Final answer:
The speed of the pendulum at a height of 0.4m, while conserving mechanical energy, is calculated to be 1.4 m/s, considering its initial potential and kinetic energy from a push at a height of 1.2m.
Step-by-step explanation:
The question concerns the conservation of mechanical energy in the context of a pendulum that is given an initial push. According to the principle of conservation of energy, the total mechanical energy (potential plus kinetic) in a closed system is conserved if there is no energy added to or removed from the system (ignoring air resistance and friction). In this case, the pendulum has initial kinetic energy due to the push and potential energy due to its height. As it swings down, its potential energy decreases while its kinetic energy increases, keeping the total mechanical energy constant.
At the start, the pendulum has potential energy from its height of 1.2m and kinetic energy from its initial speed of 2m/s.
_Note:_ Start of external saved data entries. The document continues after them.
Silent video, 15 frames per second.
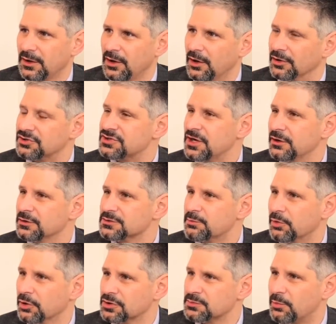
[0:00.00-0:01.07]
Our chair is
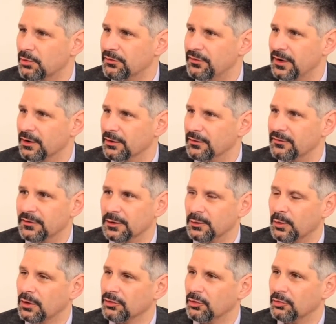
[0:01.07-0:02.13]
Berks Beauvert, very
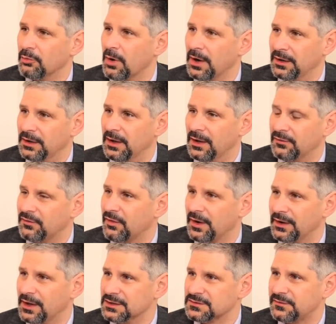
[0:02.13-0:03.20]
well-known mining and
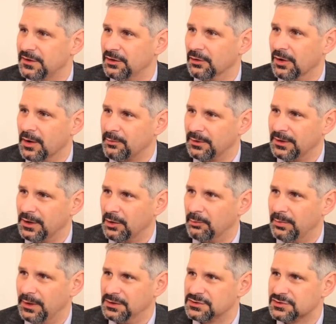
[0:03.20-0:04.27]
finance figure up and down
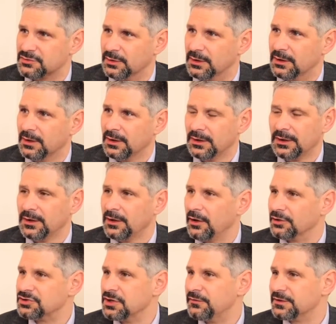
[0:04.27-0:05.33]
Bay Street.
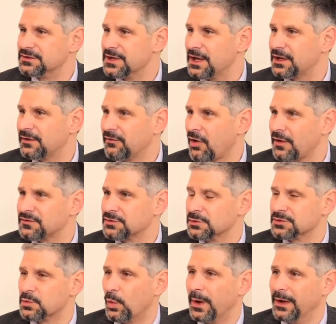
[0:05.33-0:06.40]
Our chief executive officer
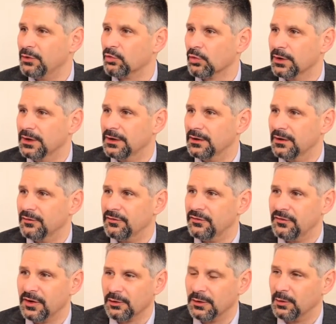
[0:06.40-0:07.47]
is Wayne Reed, a
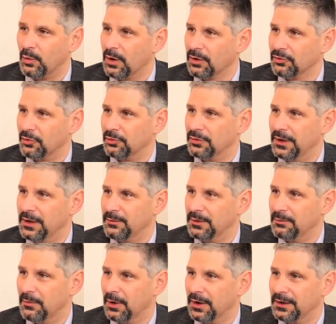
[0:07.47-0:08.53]
very well-known name
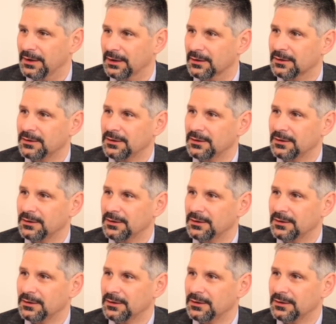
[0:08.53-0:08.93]
in mining.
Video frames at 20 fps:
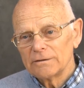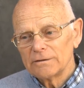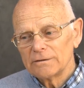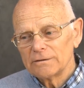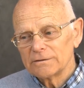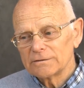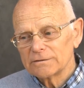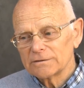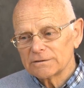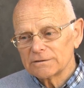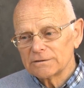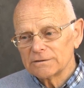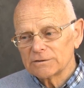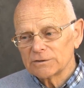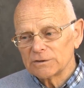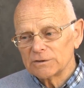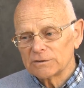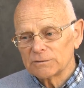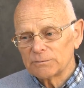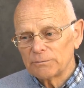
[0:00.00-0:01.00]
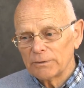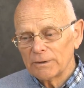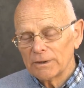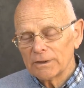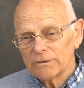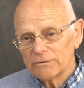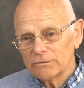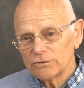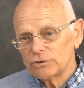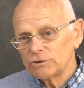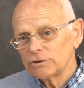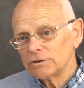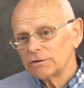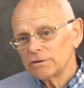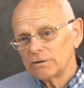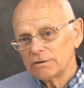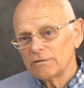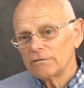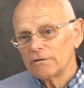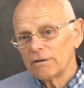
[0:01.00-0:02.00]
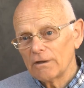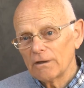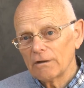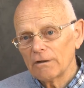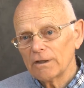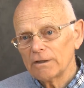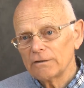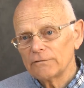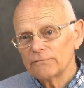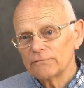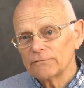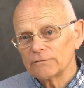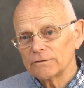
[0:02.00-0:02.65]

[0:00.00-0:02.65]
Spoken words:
It's part of the journey in their life,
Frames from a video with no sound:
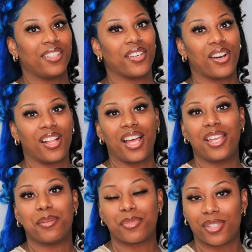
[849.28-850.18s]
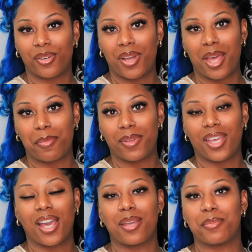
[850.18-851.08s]
y'all i am so
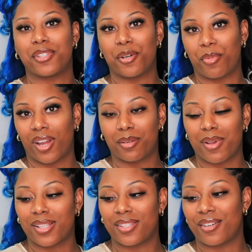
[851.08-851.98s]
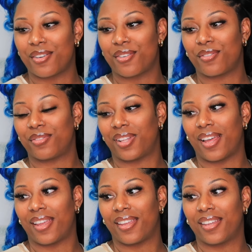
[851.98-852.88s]
happy i am so proud of myself
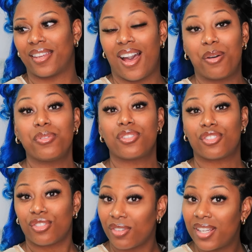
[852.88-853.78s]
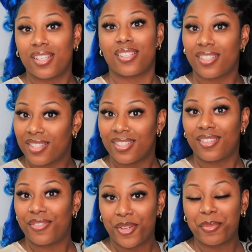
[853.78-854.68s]
like i was stressed
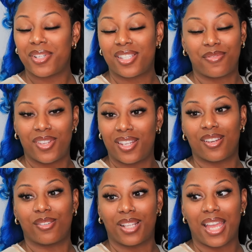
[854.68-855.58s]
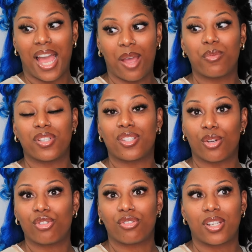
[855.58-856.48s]
filming this video like i was
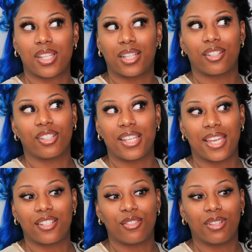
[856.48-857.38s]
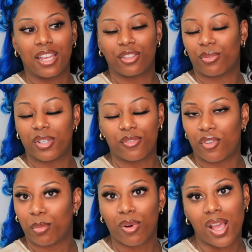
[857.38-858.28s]
so stressed i literally had to do like three to
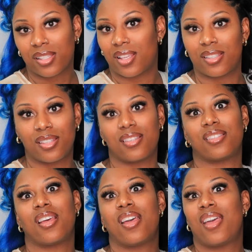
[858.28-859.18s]
four processes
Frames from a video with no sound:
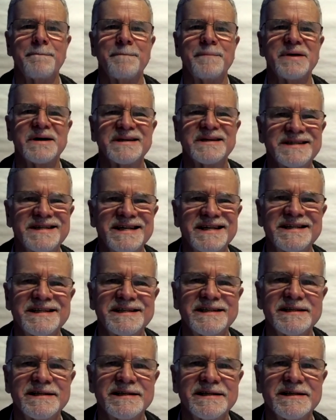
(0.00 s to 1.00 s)

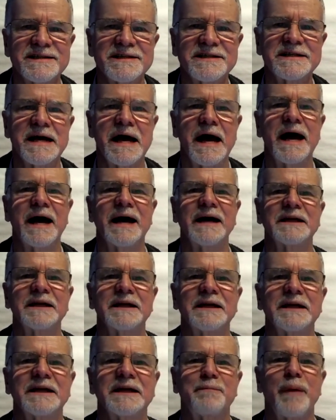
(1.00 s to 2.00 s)
persistence and
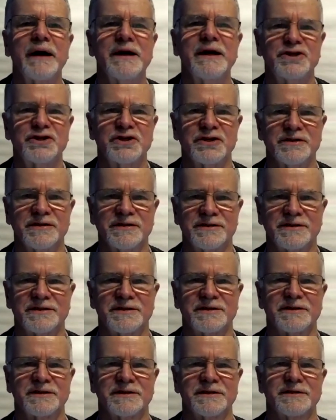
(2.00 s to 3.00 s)

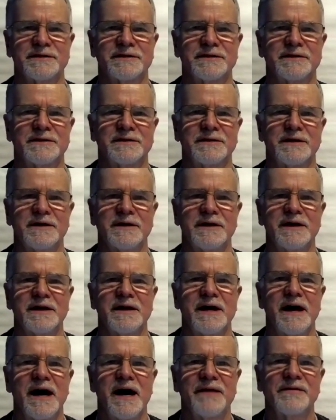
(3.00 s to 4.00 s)
patience,
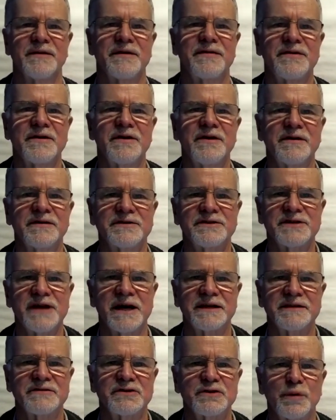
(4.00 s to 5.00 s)
and the third set
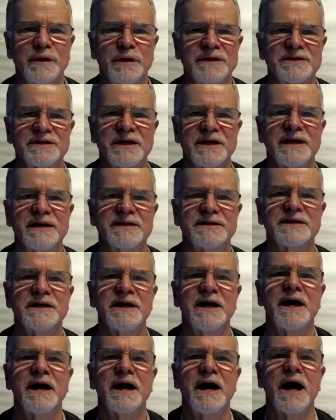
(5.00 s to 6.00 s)
of twins is
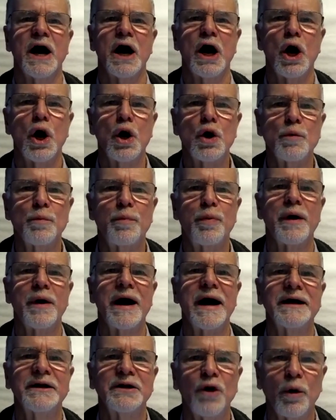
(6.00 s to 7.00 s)
hope
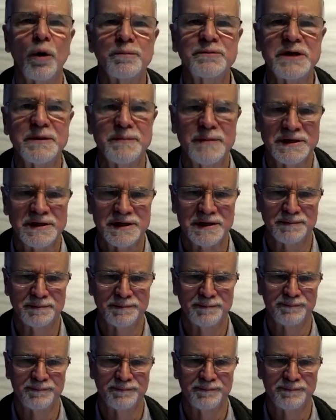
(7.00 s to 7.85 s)
and optimism.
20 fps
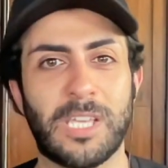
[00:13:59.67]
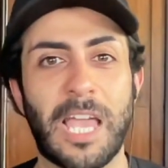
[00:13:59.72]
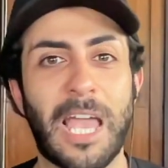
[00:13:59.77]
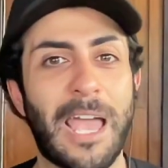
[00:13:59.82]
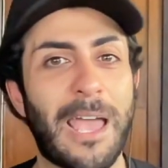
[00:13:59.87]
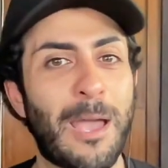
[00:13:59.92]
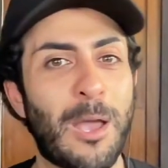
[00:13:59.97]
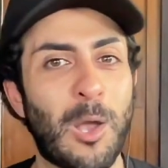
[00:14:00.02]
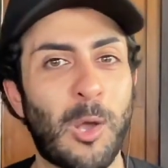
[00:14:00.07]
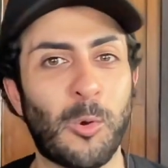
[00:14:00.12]

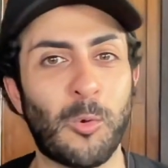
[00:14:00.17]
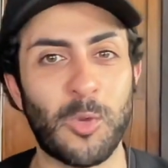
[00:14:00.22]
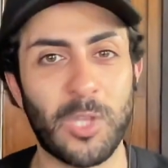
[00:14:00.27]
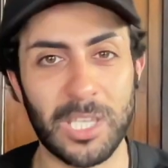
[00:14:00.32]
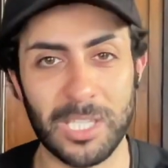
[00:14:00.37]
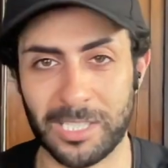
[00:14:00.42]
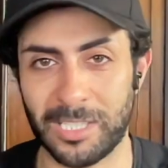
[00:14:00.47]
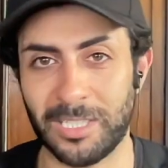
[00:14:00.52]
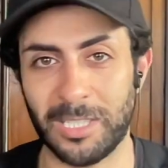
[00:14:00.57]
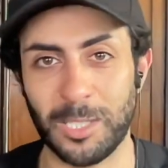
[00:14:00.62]
how
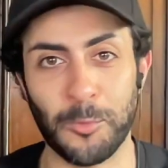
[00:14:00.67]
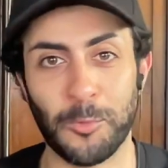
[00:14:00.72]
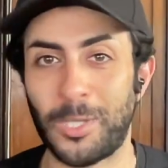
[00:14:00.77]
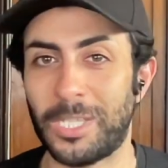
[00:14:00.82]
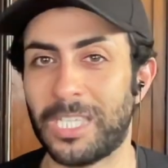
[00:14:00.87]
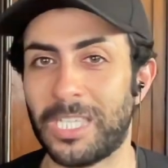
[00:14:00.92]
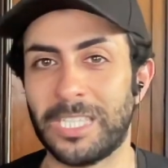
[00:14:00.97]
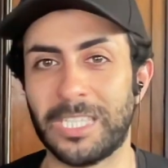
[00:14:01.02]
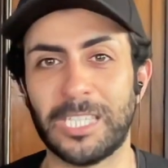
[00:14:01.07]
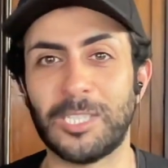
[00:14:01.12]
easily we
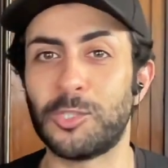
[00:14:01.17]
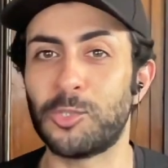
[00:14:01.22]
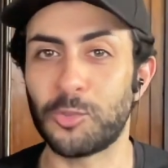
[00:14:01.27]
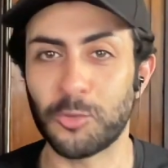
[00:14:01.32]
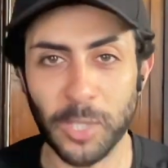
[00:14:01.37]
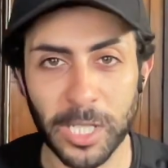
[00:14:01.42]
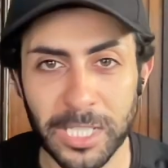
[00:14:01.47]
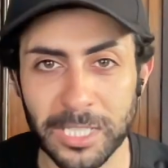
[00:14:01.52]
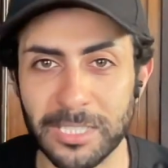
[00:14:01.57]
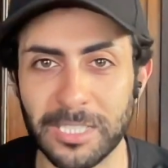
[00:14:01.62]
can get
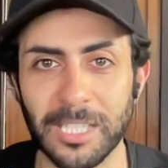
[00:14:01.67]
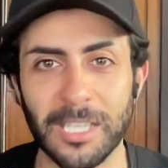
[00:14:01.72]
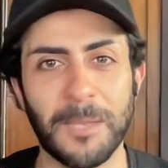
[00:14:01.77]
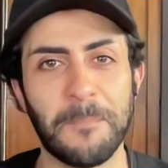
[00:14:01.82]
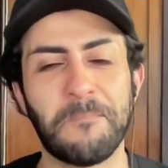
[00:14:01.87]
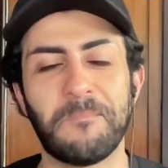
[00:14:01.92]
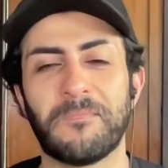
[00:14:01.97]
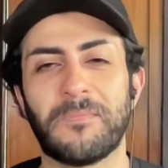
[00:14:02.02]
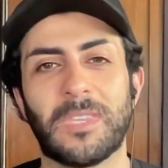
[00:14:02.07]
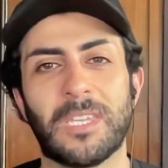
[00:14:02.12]
tricked
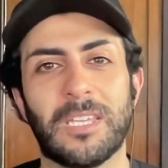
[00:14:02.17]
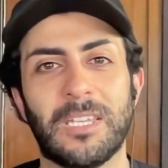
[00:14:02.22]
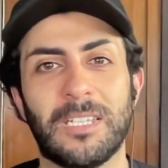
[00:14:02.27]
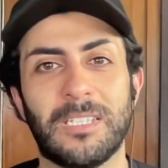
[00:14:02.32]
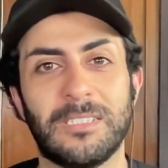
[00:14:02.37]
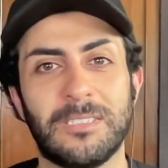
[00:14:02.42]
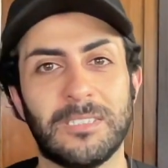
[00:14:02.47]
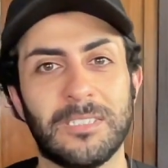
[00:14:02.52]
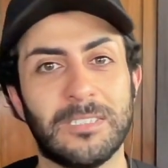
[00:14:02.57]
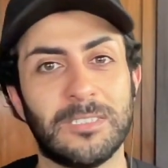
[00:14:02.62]

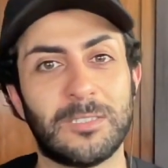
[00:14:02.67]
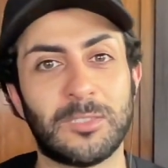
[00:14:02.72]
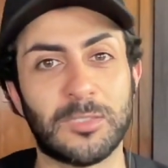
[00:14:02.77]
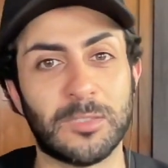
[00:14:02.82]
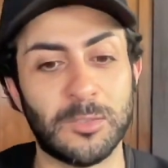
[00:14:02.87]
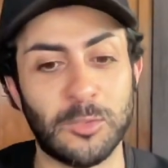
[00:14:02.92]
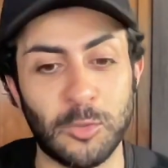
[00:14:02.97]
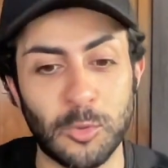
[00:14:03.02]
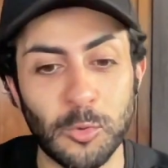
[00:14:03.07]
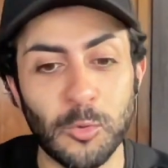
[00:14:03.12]
to
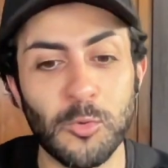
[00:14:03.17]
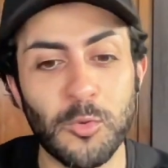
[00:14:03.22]
do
At the lower height of 0.4m, the potential energy has decreased, meaning the kinetic energy must have increased if there is no energy loss. Using the formula for potential energy (PE = mgh) and kinetic energy (KE = 1/2 mv^2), and setting the total energy at both heights equal to each other since it's conserved, we can solve for the pendulum's speed at the height of 0.4m.
Let's calculate the speeds using the given heights and the initial speed:
- Initial total energy at 1.2m: PE + KE = mgh + 1/2 mv^2
- Total energy at 0.4m: Same as the initial total energy because energy is conserved.
When we solve for the new kinetic energy (and hence the speed) at 0.4m, we find that the speed of the pendulum at that height is 1.4 m/s, which corresponds to option D in the multiple-choice answers.